◆ **EXERCISE DETAILS**: Collect every line in the records below that contains the word "video".

── SUPPLIED MATERIAL

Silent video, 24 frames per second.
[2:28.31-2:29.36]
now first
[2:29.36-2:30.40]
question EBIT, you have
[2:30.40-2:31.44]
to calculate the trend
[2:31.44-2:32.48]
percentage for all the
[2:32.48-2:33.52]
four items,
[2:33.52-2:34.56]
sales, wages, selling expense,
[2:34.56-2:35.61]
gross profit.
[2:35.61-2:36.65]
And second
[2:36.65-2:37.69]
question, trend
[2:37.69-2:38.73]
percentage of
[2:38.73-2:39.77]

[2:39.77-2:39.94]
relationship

────
── SUPPLIED MATERIAL

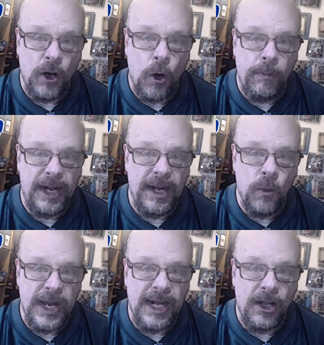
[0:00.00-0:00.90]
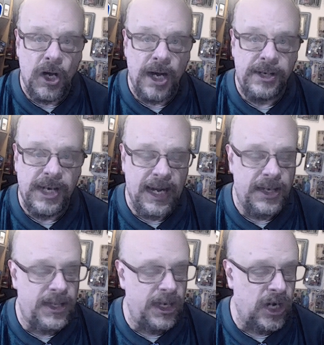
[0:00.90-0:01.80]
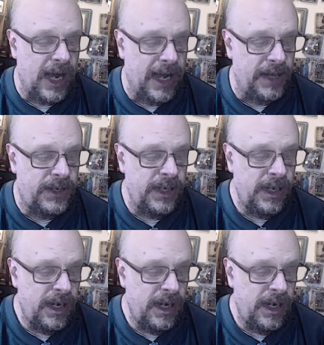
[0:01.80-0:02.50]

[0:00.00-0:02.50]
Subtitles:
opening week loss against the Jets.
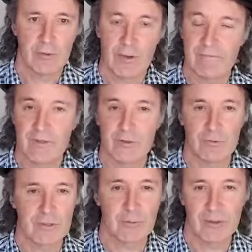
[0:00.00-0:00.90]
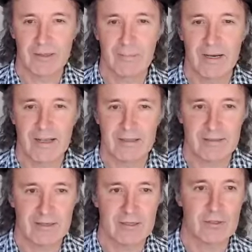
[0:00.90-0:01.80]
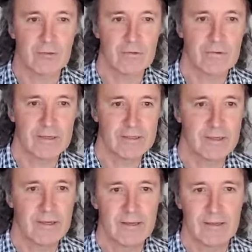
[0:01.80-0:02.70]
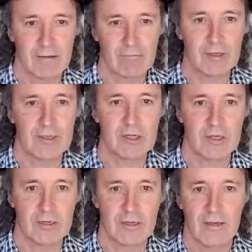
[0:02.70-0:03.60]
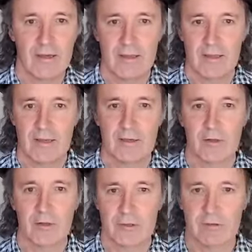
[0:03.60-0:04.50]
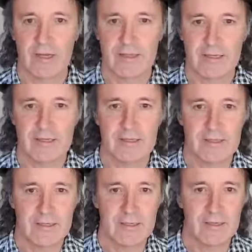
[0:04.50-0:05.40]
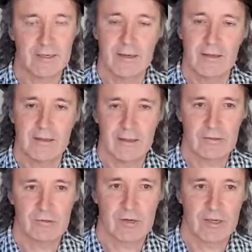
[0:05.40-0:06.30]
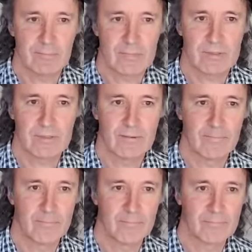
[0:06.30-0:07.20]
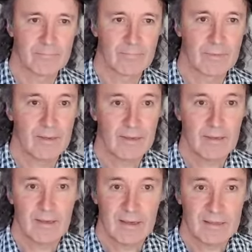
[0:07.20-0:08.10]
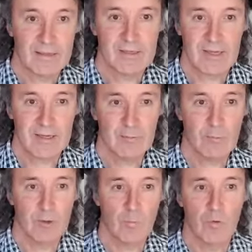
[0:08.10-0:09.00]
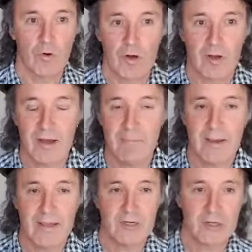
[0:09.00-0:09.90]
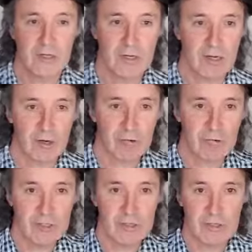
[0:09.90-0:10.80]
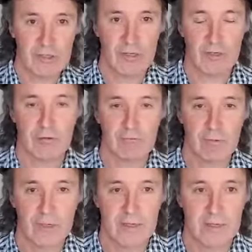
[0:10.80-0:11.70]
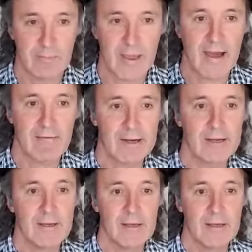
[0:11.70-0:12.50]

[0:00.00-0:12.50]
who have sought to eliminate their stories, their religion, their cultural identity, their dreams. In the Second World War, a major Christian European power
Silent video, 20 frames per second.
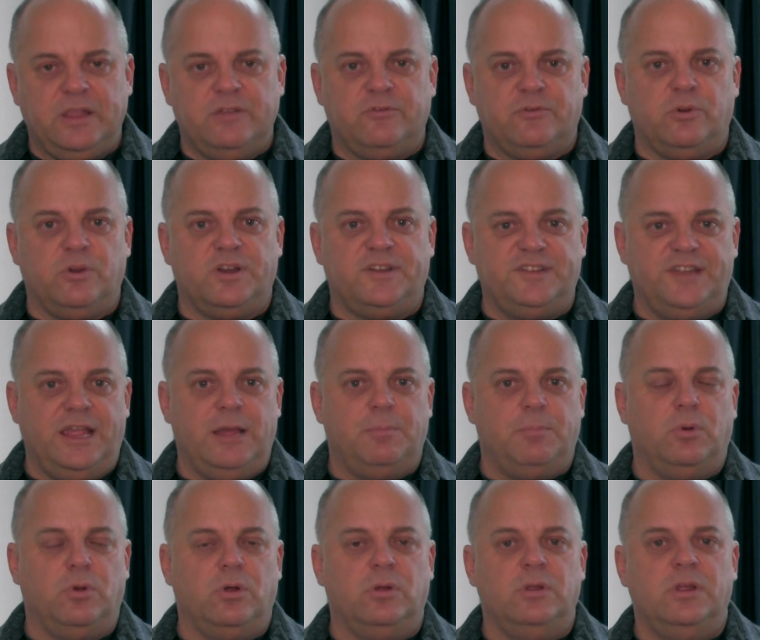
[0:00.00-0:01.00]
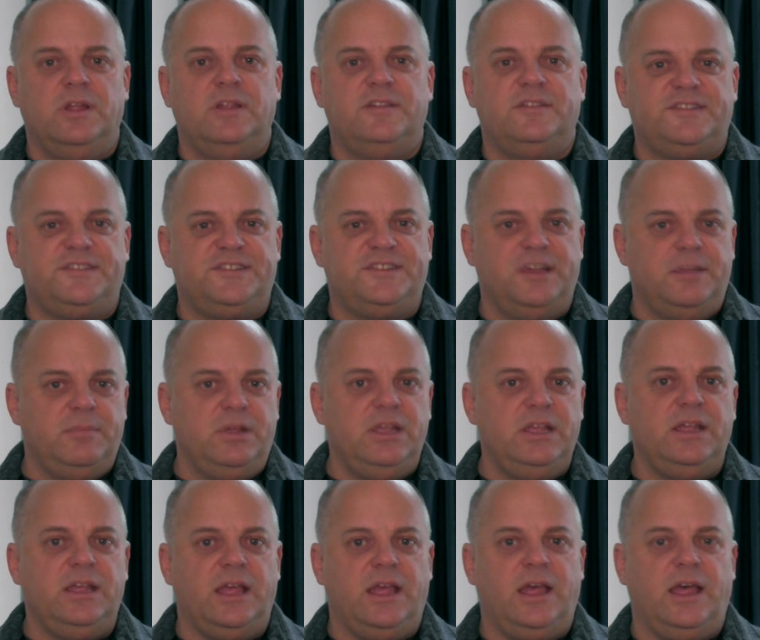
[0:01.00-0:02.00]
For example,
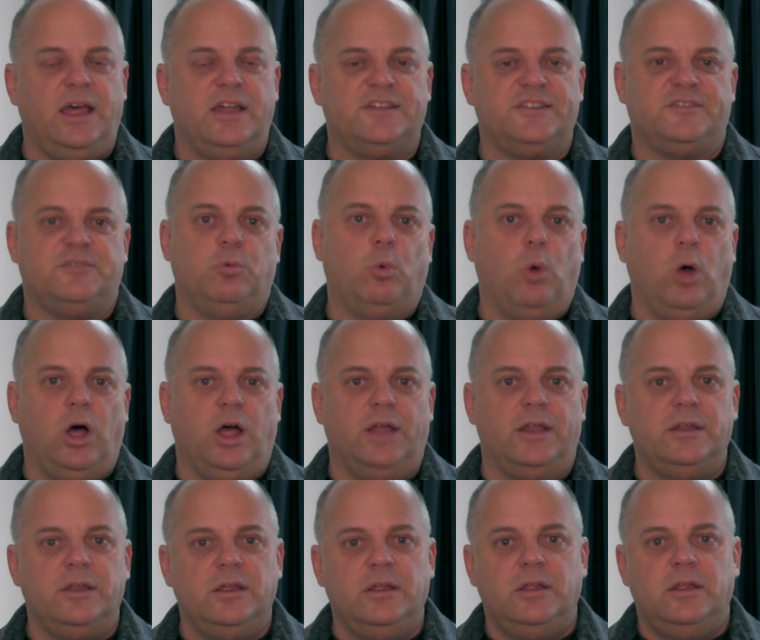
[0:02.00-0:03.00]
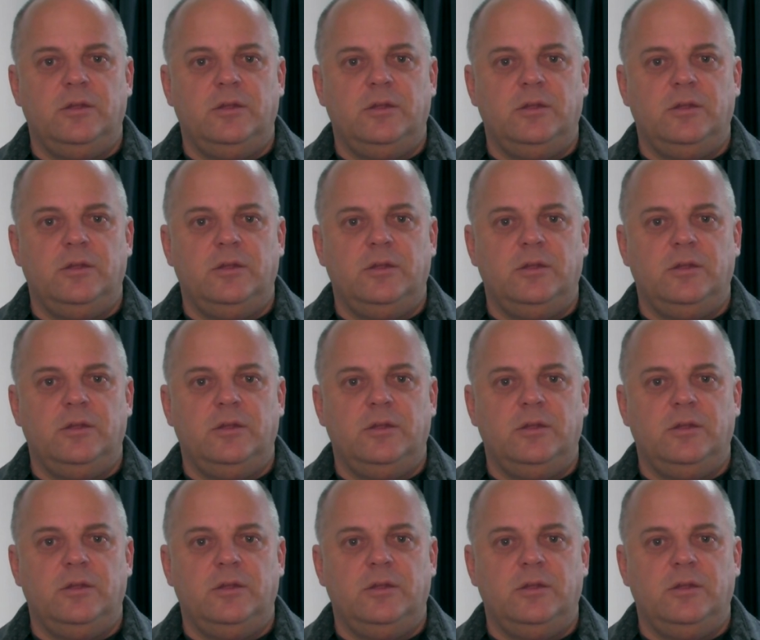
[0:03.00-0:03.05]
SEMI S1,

────

◆ **REPLY**:
Silent video, 24 frames per second.
Silent video, 20 frames per second.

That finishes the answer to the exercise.